2016年6月16日木曜日

■ロンドン・NY市場の主要国通貨(2016年6月15日)


 6月15日のロンドン市場は円、ユーロが小動きを続ける中、ポンドが買い戻し優勢の展開となった。ドル円は106円台前半で膠着感の強い動き。この日はドイツ株が上昇で始まり、その後も底堅く推移。米債利回りも上昇したが、この日発表されるFOMCの結果発表を控えドル円は様子見姿勢の強いまま推移した。

 ユーロドルは1.12ドル台前半で下値の堅い動き。4月のユーロ圏貿易収支(季調値)は280億ユーロの黒字と統計開始以来最大を更新。ユーロをサポートした。

 ポンドドルは取引序盤に1.41ドル台後半で推移。5月の英失業率は2.2%と市場予想を小幅上回り、前月分も2.2%に小幅上方修正。一方、4月の英週平均賃金は前年比2.0%増と市場予想を上回り、前月の伸びを維持した。英雇用指標発表後、ポンドドルは1.42ドルちょうど近辺に上昇。その後は同水準でもみ合いを続けた。

 NY市場は取引前半に円が上昇。FOMC結果発表後はドルが下落したが、FRBイエレン議長の会見中に反発した。

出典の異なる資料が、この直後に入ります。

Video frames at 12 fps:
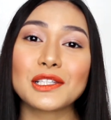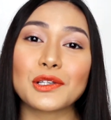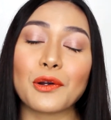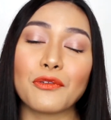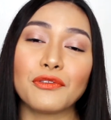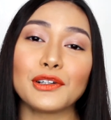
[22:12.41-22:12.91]

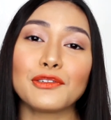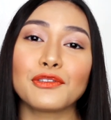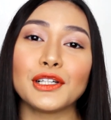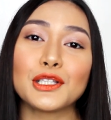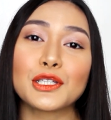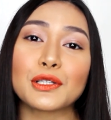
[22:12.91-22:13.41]
so feel
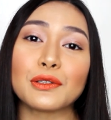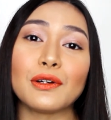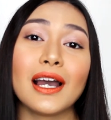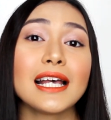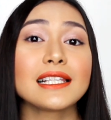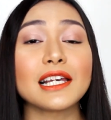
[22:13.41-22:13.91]
free
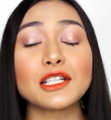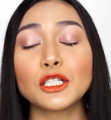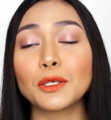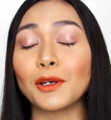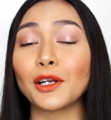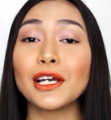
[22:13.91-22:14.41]
to send it
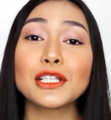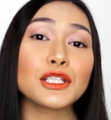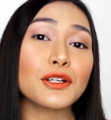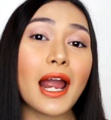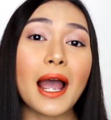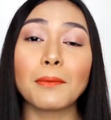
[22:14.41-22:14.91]
to me on
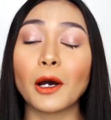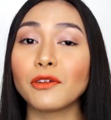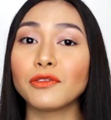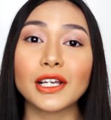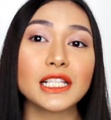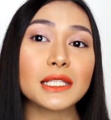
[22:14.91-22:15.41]
Instagram, on
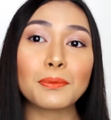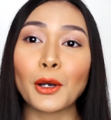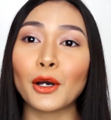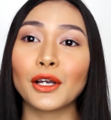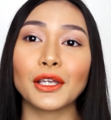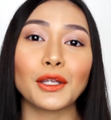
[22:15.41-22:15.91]

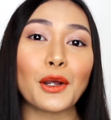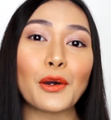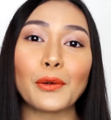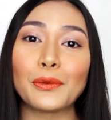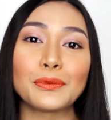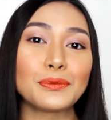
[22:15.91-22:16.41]
Facebook, you
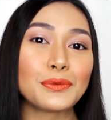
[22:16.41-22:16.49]
know,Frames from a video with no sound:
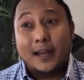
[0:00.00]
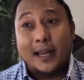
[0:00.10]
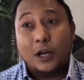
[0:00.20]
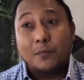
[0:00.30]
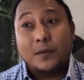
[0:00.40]
right?
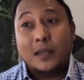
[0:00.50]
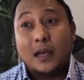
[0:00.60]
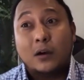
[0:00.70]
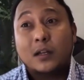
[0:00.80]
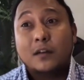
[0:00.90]
And I
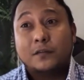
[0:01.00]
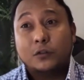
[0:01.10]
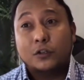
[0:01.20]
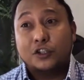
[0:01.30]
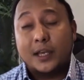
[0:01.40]
would love
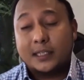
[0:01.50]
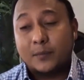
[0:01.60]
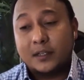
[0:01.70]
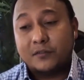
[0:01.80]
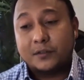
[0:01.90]
to share
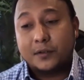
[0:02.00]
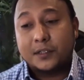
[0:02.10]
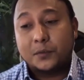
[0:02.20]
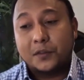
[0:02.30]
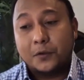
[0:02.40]
some of these
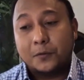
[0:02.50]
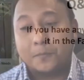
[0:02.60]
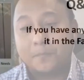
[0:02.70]
resources with you.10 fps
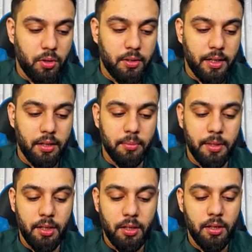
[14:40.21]
That will
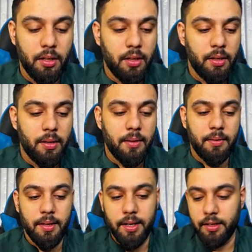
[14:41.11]
be
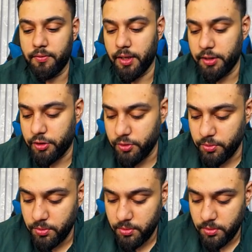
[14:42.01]
negative
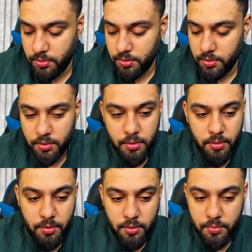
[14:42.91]

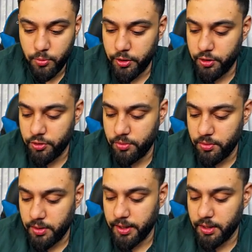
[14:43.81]
92.2.
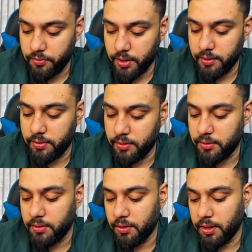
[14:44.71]
Negative
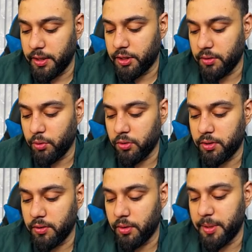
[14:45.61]
cancels. Initial
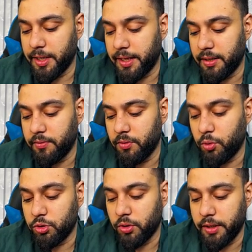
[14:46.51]
velocity will be
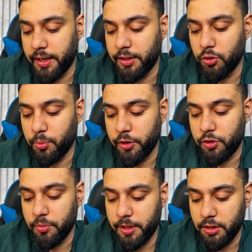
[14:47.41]

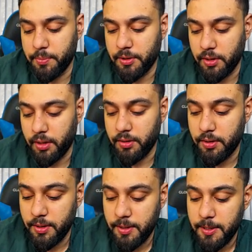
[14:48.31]
92.2 meters per second.
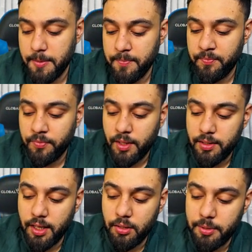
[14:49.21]

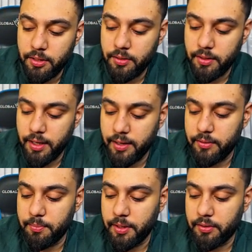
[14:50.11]
That will be as
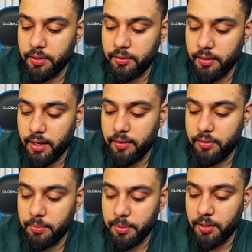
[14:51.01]

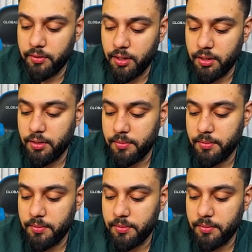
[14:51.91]
simple as that.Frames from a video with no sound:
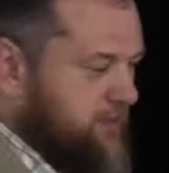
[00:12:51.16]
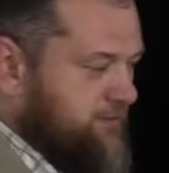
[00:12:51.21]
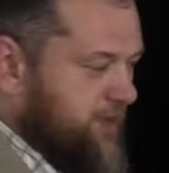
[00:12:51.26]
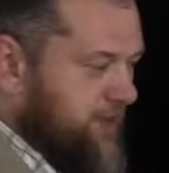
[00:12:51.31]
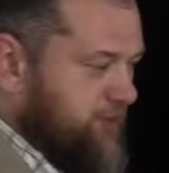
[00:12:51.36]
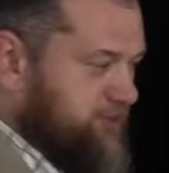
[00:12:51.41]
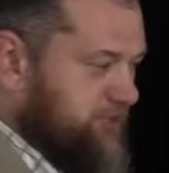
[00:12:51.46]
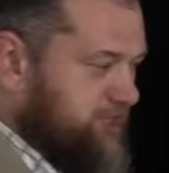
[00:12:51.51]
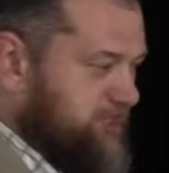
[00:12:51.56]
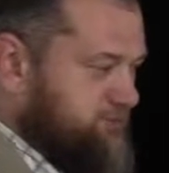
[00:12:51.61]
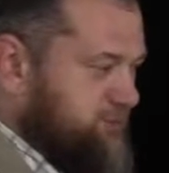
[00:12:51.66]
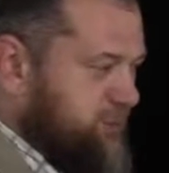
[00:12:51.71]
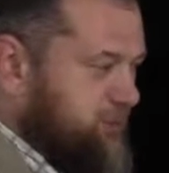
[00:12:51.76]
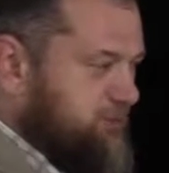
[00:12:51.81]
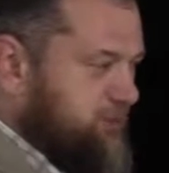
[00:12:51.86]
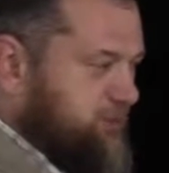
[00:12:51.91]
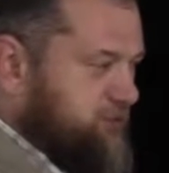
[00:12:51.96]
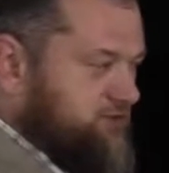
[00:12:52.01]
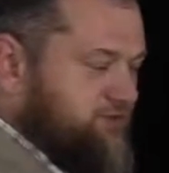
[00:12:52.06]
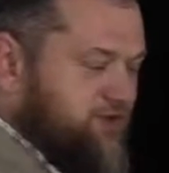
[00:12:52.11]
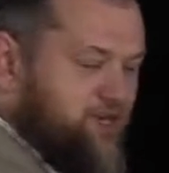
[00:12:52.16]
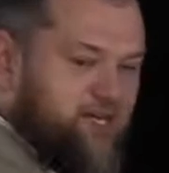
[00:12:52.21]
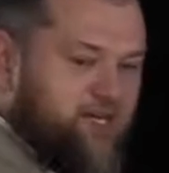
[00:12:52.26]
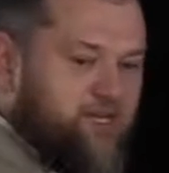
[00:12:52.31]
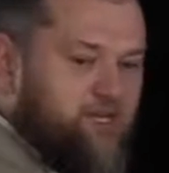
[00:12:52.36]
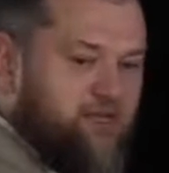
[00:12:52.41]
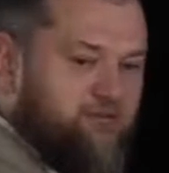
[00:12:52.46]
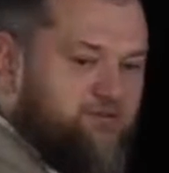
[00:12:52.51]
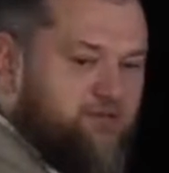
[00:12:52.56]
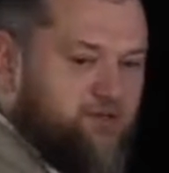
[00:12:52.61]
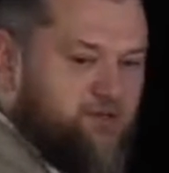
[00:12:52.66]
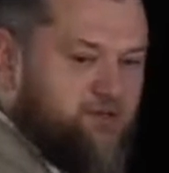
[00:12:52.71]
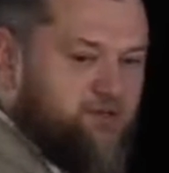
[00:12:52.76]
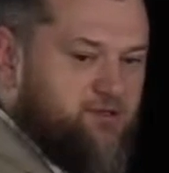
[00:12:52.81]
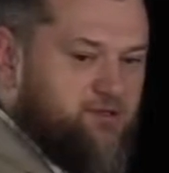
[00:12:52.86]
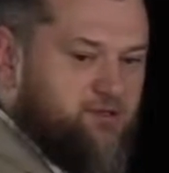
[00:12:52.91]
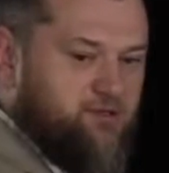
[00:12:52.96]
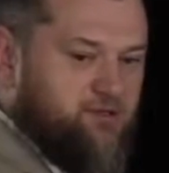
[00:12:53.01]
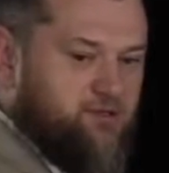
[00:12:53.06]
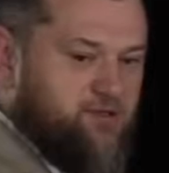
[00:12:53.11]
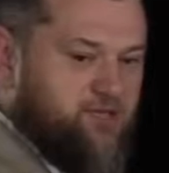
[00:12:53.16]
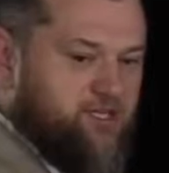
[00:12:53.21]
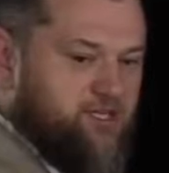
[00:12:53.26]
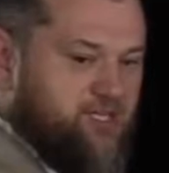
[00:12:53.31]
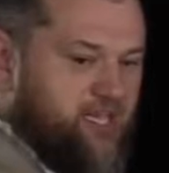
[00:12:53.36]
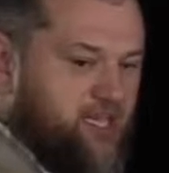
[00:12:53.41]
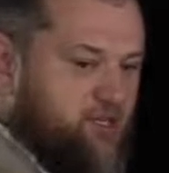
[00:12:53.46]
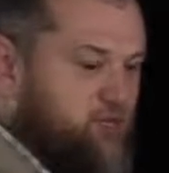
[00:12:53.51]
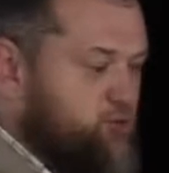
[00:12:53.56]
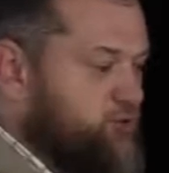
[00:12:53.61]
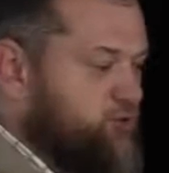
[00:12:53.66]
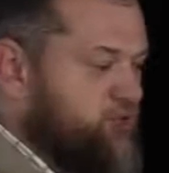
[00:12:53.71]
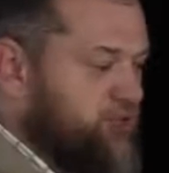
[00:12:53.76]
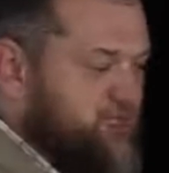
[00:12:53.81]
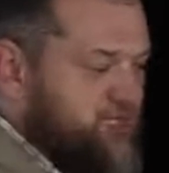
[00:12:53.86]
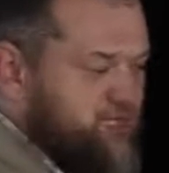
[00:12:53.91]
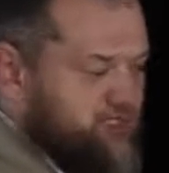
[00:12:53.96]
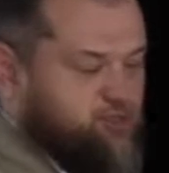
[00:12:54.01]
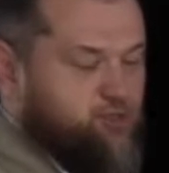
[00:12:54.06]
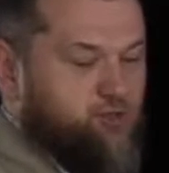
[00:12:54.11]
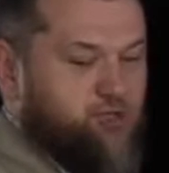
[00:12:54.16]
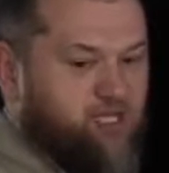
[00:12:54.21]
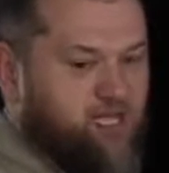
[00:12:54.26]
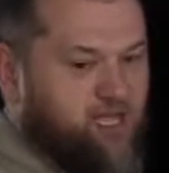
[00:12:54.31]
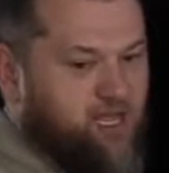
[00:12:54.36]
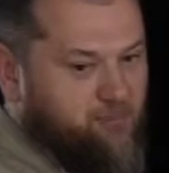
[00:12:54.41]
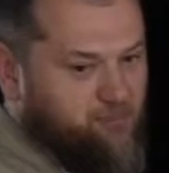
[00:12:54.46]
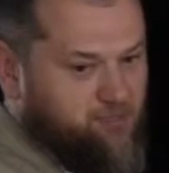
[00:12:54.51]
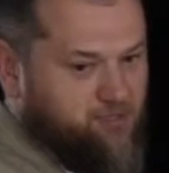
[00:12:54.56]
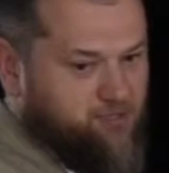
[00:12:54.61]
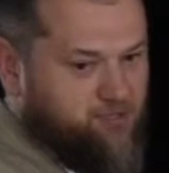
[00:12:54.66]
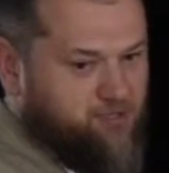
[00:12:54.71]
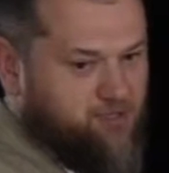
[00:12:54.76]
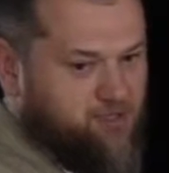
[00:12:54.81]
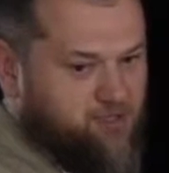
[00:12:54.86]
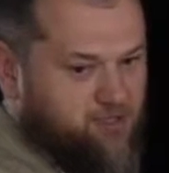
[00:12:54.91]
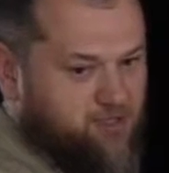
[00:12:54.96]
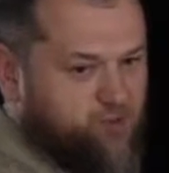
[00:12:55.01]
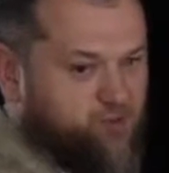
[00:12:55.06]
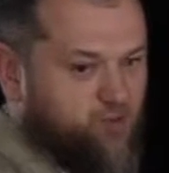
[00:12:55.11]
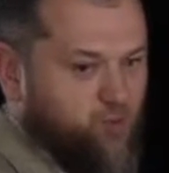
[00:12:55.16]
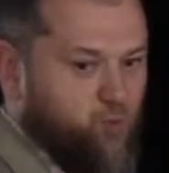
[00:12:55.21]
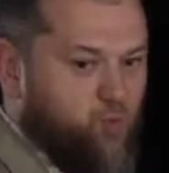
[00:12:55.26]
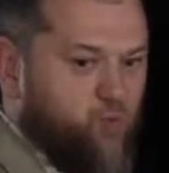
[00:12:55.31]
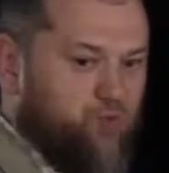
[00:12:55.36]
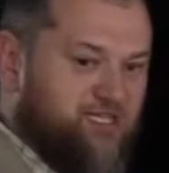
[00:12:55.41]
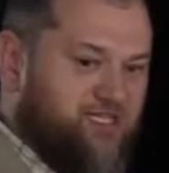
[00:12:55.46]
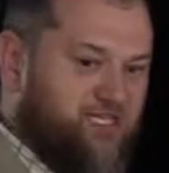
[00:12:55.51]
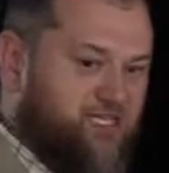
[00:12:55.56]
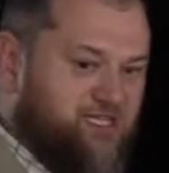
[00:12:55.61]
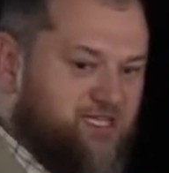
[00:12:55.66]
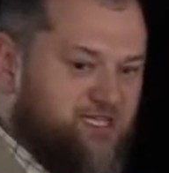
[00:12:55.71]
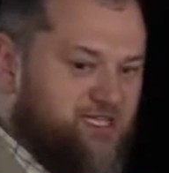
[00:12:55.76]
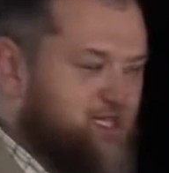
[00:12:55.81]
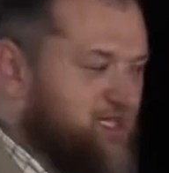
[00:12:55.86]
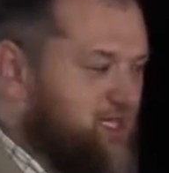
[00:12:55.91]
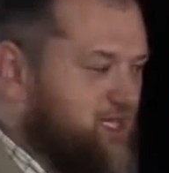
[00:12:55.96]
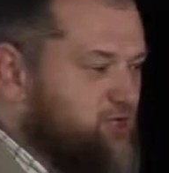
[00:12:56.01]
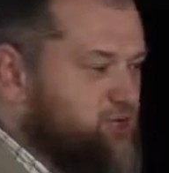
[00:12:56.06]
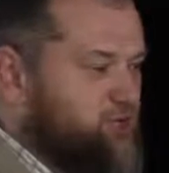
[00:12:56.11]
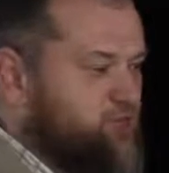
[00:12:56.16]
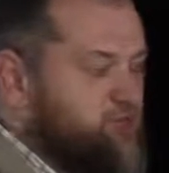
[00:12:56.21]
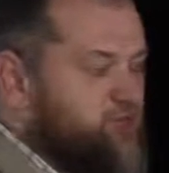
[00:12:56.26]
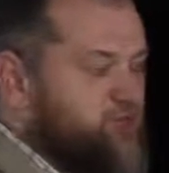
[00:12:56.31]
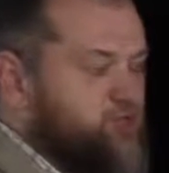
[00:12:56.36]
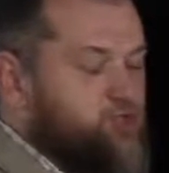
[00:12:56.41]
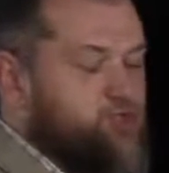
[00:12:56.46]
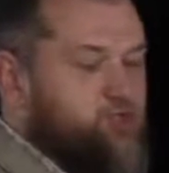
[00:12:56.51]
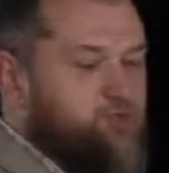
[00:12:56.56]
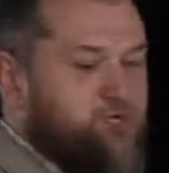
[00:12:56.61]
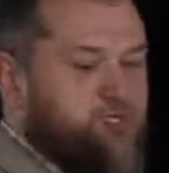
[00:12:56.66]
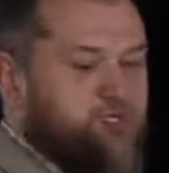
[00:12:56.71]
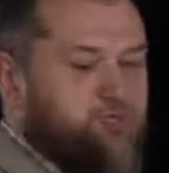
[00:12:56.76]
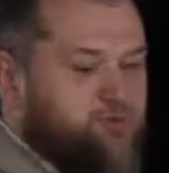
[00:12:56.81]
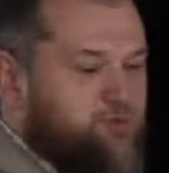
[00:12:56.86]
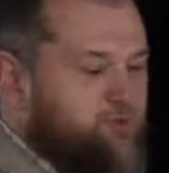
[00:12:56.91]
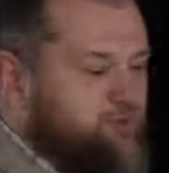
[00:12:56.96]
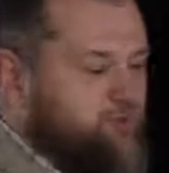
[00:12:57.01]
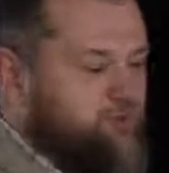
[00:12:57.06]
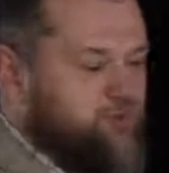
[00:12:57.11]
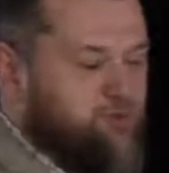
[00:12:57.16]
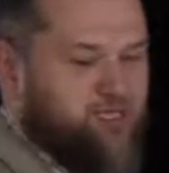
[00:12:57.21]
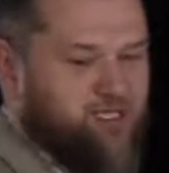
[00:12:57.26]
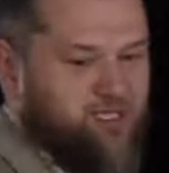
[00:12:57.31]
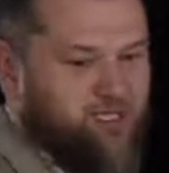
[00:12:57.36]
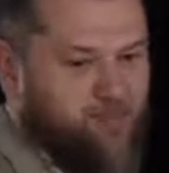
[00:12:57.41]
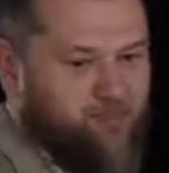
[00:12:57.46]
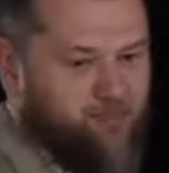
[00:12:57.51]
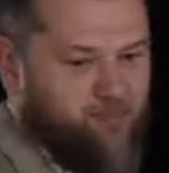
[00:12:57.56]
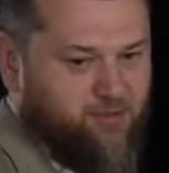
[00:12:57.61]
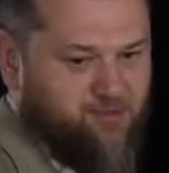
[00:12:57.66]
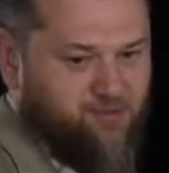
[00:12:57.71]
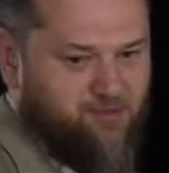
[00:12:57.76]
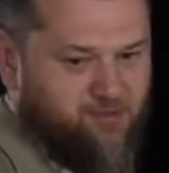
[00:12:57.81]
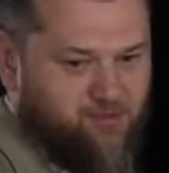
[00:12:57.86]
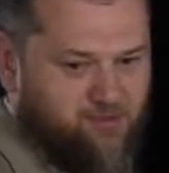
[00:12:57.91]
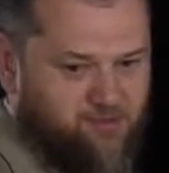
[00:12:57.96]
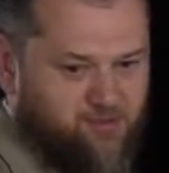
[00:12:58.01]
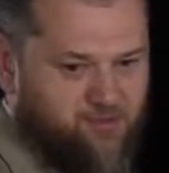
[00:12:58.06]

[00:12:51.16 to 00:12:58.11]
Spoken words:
Now, these people are very clever. They knew that that's going to happen. So what they did, they took insurance before that happened.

 取引序盤に発表された5月の米PPIは前年比-0.1%と市場予想通りだったが、コアPPIは同+1.2%と市場予想を上振れ。同時に発表された6月のNY連銀製造業景気指数は+6.01と市場予想を大きく上回り、プラスに転じた。しかし指標発表後、米債利回りは低下を始め、ドル円は106円台前半、ユーロドルは1.12ドル台前半で反応薄。その後発表された5月の米鉱工業生産が前月比-0.4%と市場予想を下回ると、ドル円は106円ちょうど近辺に小幅下落。ユーロドルは1.12ドル台前半で強含む動きとなった。

 取引中盤に入り、米債利回りが一段と低下すると、ドル円は105円台後半に下落し、ユーロドルは1.12ドル台半ば手前に小幅上昇。FOMC結果発表前に米債利回りが反発に転ずると、ドル円は106円ちょうど近辺に反発したが上値は抑えられ、ユーロドルは1.12ドル台半ば手前で膠着感を強めた。

 取引後半に米連邦準備理事会(FRB)は6月15日まで開催した連邦公開市場委員会(FOMC)の結果を発表。フェデラルファンド(FF)金利の誘導目標は市場予想通り0.25-0.50%で据え置かれた。決定は全会一致。声明では経済成長は加速したが労働市場の改善ペースは鈍化したと指摘。失業率は低下したが、雇用の増加幅は縮小したとも指摘された。一方で家計消費の拡大については強まっていると上方修正された。

 同時に発表されたFF金利見通しでは2016年末の中央値が0.875%(年2回利上げ)と前回3月時点と変わらず。しかし0.625%(年1回利上げ)の回答は6名に増えたほか、17年末や18年末のFF金利中央値は3月時点から切り下がった。

http://www.federalreserve.gov/monetarypolicy/fomcprojtabl20160615.htm

 FOMC結果発表後、ドル円は105円台半ば近辺まで下落する一方、ユーロドルは1.13ドルちょうど近辺に上昇。ドルは下落した。

 その後、FRBイエレン議長は会見を開催。慎重なアプローチが適切であり、金融政策はあらかじめ決められたコースに則らないと述べたが、第2四半期の指標は支出の堅調な反発を示していると指摘。労働市場の改善ペースは著しく減速したが、1、2カ月の指標に過剰反応すべきではないとも指摘した。また今回の金利据え置きは注意深いアプローチを反映したものであり、経済への向かい風は、しばらく続く可能性があるとし、今回の決定において6月23日のEU離脱を問う英国民投票を考慮したことを明らかにするとともに、英国民投票の結果が、世界経済や金融状況に打撃を与えかねないとの認識も示した。またFOMCの決定は会合ごとに決まるもので、FOMCでは今年の利上げ回数は議論されていないと説明。国外の不透明感は米金融政策にとって重大であるが、FRBの経済見通しは年後半の米景気が健全に推移することを示唆したものであると述べた。そして金利調整の可能性はどの会合でもあり、労働市場の進展が終わったと考えてはならないと発言。長期的なFF金利誘導目標は3%であり、7月利上げは起こりうるとも述べ、近い将来の利上げ再開に含みを持たせた。

 イエレン議長の会見中にドルは買い戻され、ドル円は106円ちょうど近辺に上昇する一方、ユーロドルは1.12ドル台半ば近辺に下落した。

 FOMCは予想通り利上げを見送り、FRBイエレン議長は7月利上げの可能性を残すコメント。ただ来週の英国民投票を控え、市場の慎重な姿勢は続いたままだ。本日の日銀・金融政策決定会合での追加緩和期待は残るものの、世界的な金利低下が続く以上、ドル、円、ユーロは方向感を見いだしにくい。本日午前は、日銀・金融政策決定会合の結果発表を控え、ドル円、ユーロドル、ポンドドルなど主要通貨ペアは様子見姿勢が強まると予想される。一方、アジア通貨は対ドルで底堅い動きが期待される。